Everything below from the line with "[308.10-309.00s]" through the line with "(2.00 s to 3.00 s)" must be retyped exactly, except the pictures.
[Start of section]
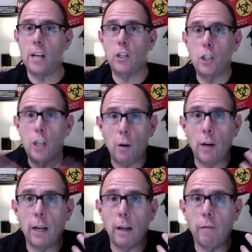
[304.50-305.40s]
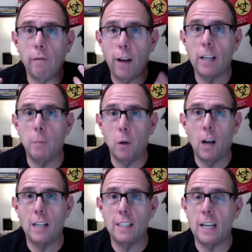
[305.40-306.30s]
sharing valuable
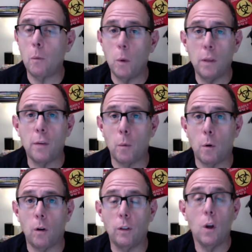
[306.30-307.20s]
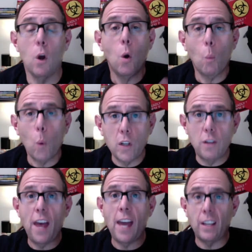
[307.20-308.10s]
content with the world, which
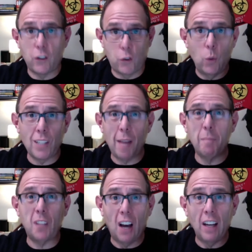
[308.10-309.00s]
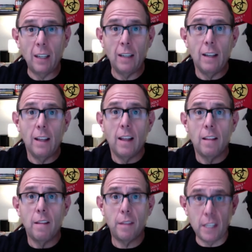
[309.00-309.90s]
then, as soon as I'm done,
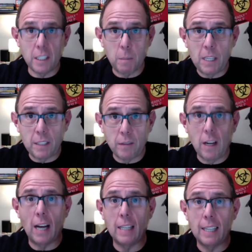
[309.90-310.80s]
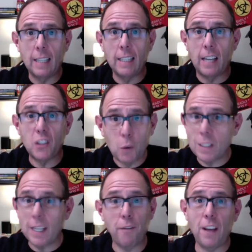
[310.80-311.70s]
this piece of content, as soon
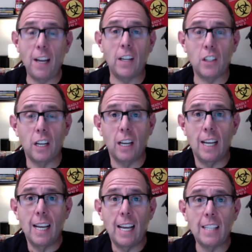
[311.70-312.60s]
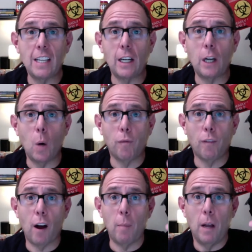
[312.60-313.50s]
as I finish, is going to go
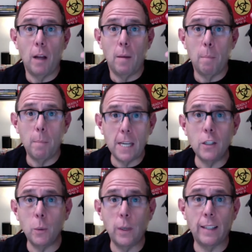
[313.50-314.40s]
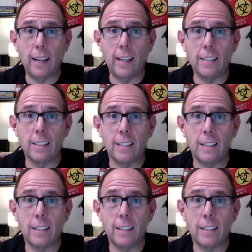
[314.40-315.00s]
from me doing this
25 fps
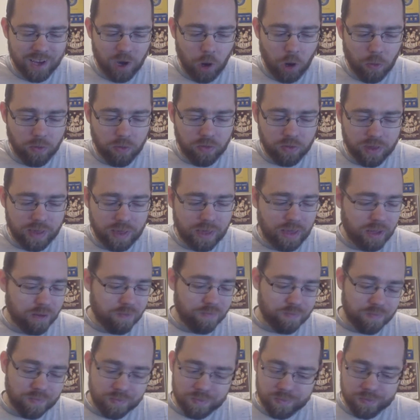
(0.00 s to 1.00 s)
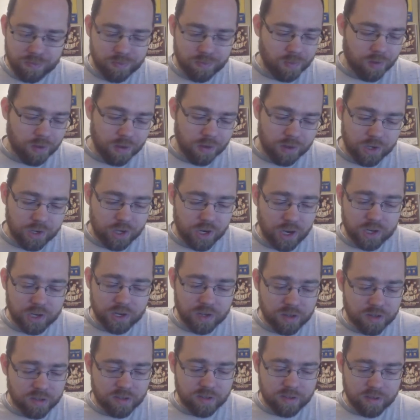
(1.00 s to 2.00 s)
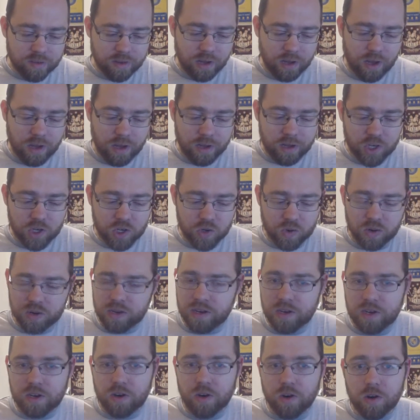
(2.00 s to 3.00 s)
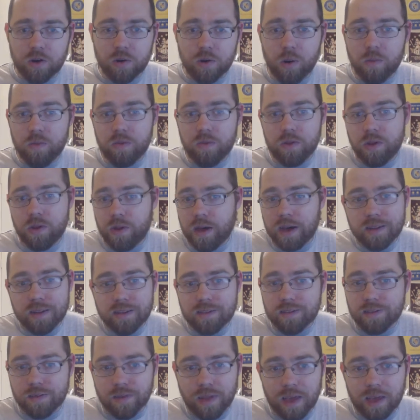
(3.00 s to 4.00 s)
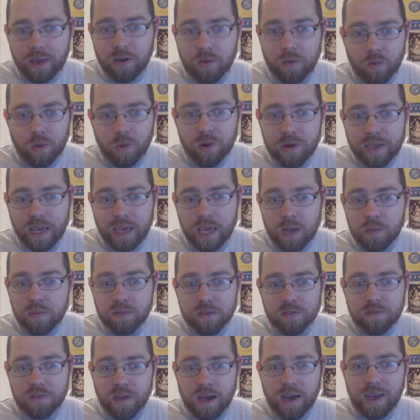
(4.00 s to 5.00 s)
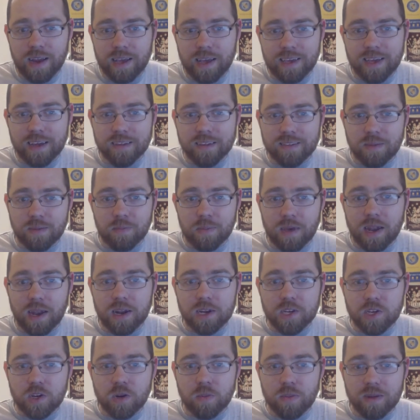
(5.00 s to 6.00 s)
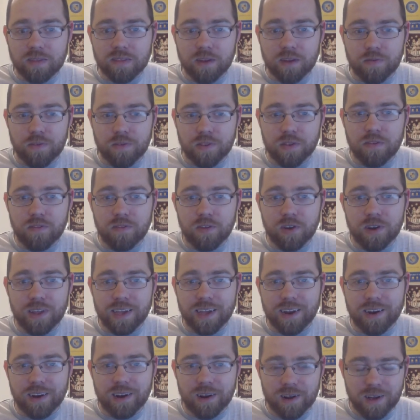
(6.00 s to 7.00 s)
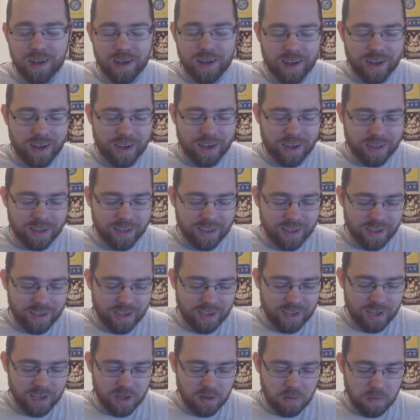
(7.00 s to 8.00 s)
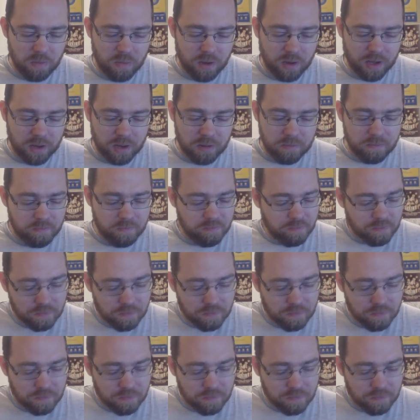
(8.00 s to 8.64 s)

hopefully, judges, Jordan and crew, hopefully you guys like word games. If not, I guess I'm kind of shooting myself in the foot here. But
[End of section]
[Start of section]
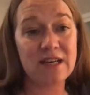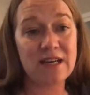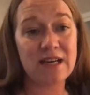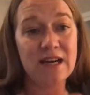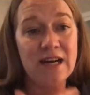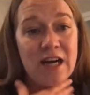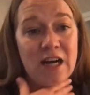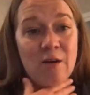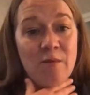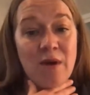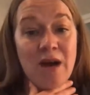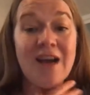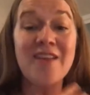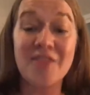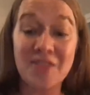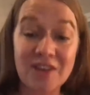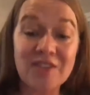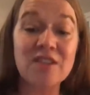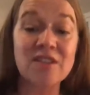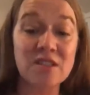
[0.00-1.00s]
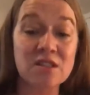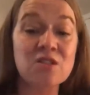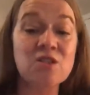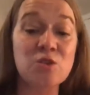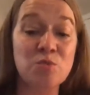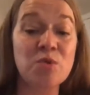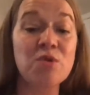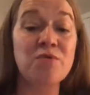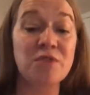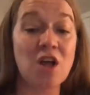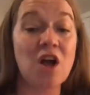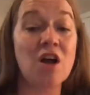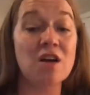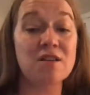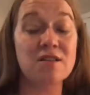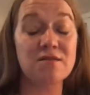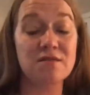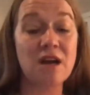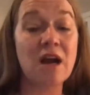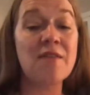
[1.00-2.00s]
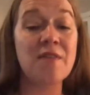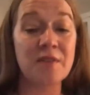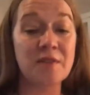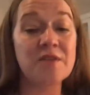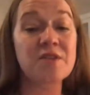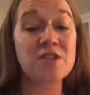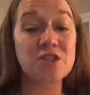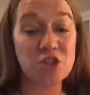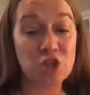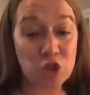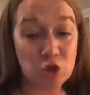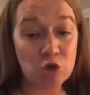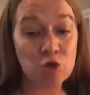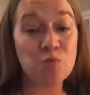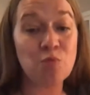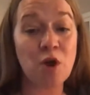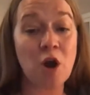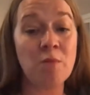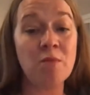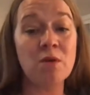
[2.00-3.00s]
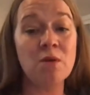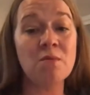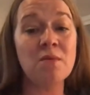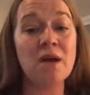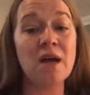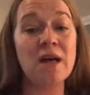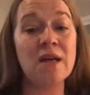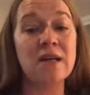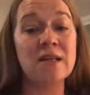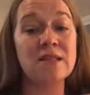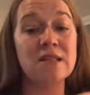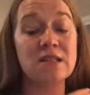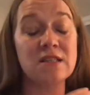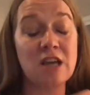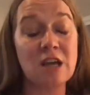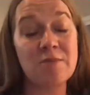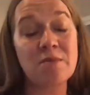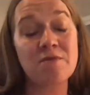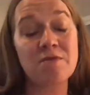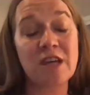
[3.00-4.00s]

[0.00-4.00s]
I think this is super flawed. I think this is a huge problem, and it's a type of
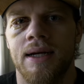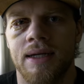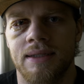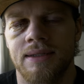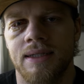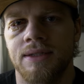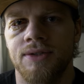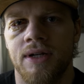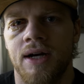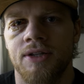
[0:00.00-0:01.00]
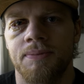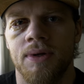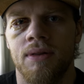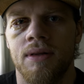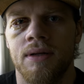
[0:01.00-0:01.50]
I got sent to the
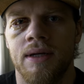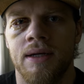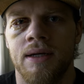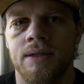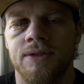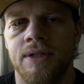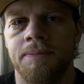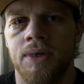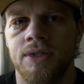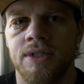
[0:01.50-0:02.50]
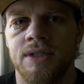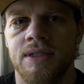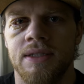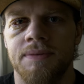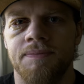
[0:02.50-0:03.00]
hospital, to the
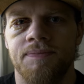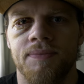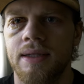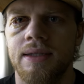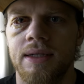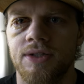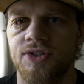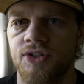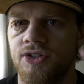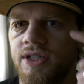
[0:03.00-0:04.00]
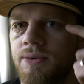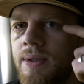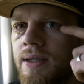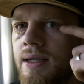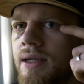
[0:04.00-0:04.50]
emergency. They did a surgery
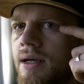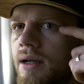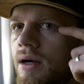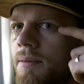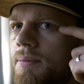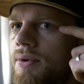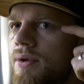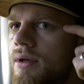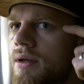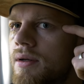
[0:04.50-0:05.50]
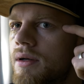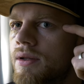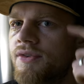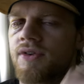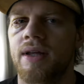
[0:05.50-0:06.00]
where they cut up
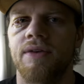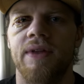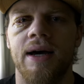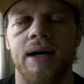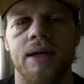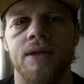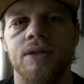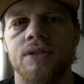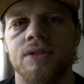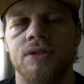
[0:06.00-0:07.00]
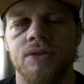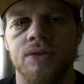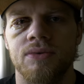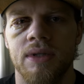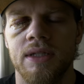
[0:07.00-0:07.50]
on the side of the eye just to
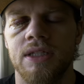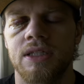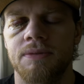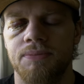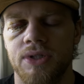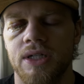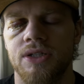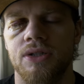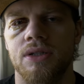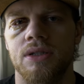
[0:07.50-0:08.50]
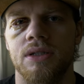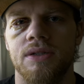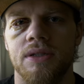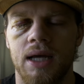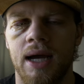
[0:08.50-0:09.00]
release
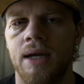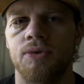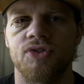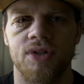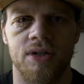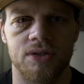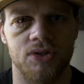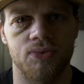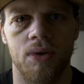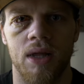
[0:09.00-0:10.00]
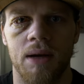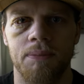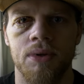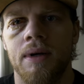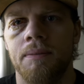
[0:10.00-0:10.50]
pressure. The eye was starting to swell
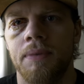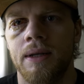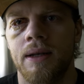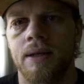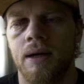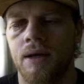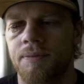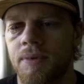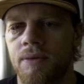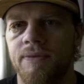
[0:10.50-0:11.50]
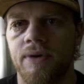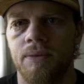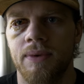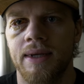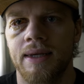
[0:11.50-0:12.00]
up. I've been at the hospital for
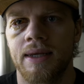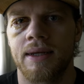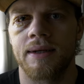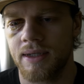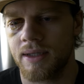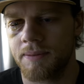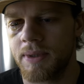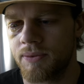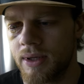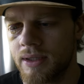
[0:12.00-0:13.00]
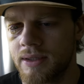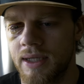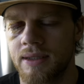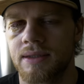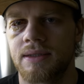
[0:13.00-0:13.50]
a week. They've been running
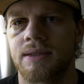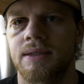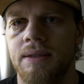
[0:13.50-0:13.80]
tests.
[End of section]
● TASK OUTPUT:
[308.10-309.00s]
[309.00-309.90s]
then, as soon as I'm done,
[309.90-310.80s]
[310.80-311.70s]
this piece of content, as soon
[311.70-312.60s]
[312.60-313.50s]
as I finish, is going to go
[313.50-314.40s]
[314.40-315.00s]
from me doing this
25 fps
(0.00 s to 1.00 s)
(1.00 s to 2.00 s)
(2.00 s to 3.00 s)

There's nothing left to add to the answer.